In the 33-page decision, Mislos-Loja ordered the seizure and surrender to U.S. authorities of all items, documents and evidence connected with the offenses for which Salic is charged in the U.S., including cellphones, computers and documents.

Last year, U.S. prosecutors said Salic was one of three Islamic State group sympathizers who plotted bombings and shootings in 2016 in New York before U.S. agents thwarted the plot.

Salic was taken into custody in Manila last year. Canadian citizen Abdulrahman El Bahnasawy was arrested in the U.S. in 2016 and has pleaded guilty, and an American of Pakistani origin, Talha Haroon, was arrested in Pakistan in the same year.

Salic is alleged to have sent about $423 from the Philippines in May 2016 to an undercover FBI agent posing as an Islamic extremist to help fund the planned attacks. Salic told the agent he intended to continue sending money in support of the Islamic State group, according to court documents that have been made public in New York.

The documents said Salic, who used the alias Abu Khalid, allegedly told the agent his ultimate goal was to join the Islamic State group in Syria but that "it would be a great pleasure if we can slaughter" people in New York.

Transaction records obtained by the FBI show that in addition to the $423, Salic allegedly made multiple money transfers in 2015 and 2016 in support of the Islamic State group ranging from $180 to $435 to Australia, Lebanon, Malaysia and Palestine. He also sent money twice to Bosnia in April 2016, according to U.S. court documents.

The funds were sent through an international money transfer agency in southern Cagayan de Oro city, the records show. Salic had worked as a doctor in a hospital in Cagayan de Oro.

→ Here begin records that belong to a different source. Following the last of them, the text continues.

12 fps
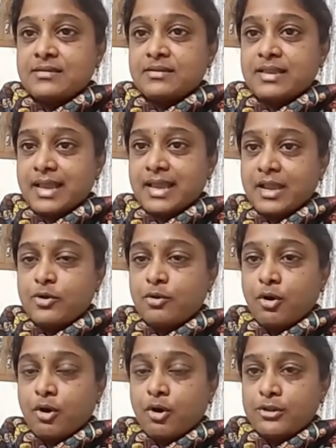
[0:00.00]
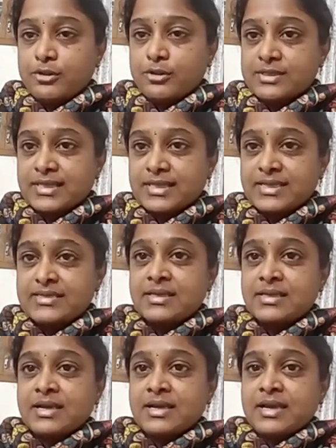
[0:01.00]
They cannot do all those things,
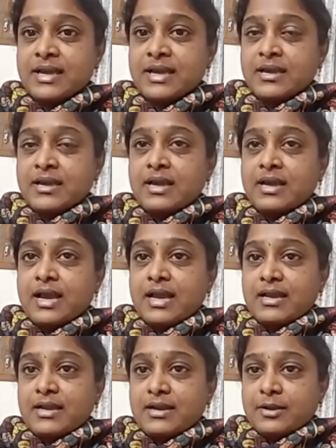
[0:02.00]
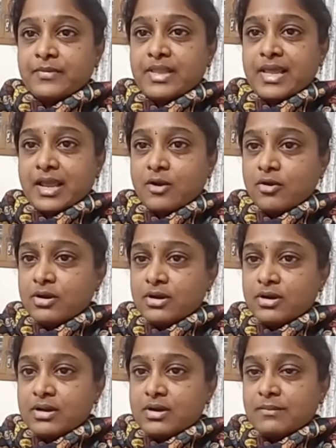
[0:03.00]
and they cannot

Salic told reporters after a Manila court hearing last November that U.S. authorities may have mistaken money he sent to a charity as funding for the plots. An FBI agent who posed as a Muslim online was behind the allegations against him, he said.

The U.S. government sent an extradition request in May last year. The Philippine government, through the Department of Justice, filed the request with a Manila court on behalf of the U.S. in September as specified under an extradition treaty.

Aside from the U.S. charges, Salic also faces separate criminal complaints for alleged involvement in the abduction of six sawmill workers, two of whom were later beheaded, in the southern Philippine town of Butig in Lanao del Sur province in 2016, an allegation that he has denied.

Salic, who is detained at the National Bureau of Investigation in Manila, could face either the U.S. or Philippine case first depending on the decision of Filipino authorities, justice department officials said.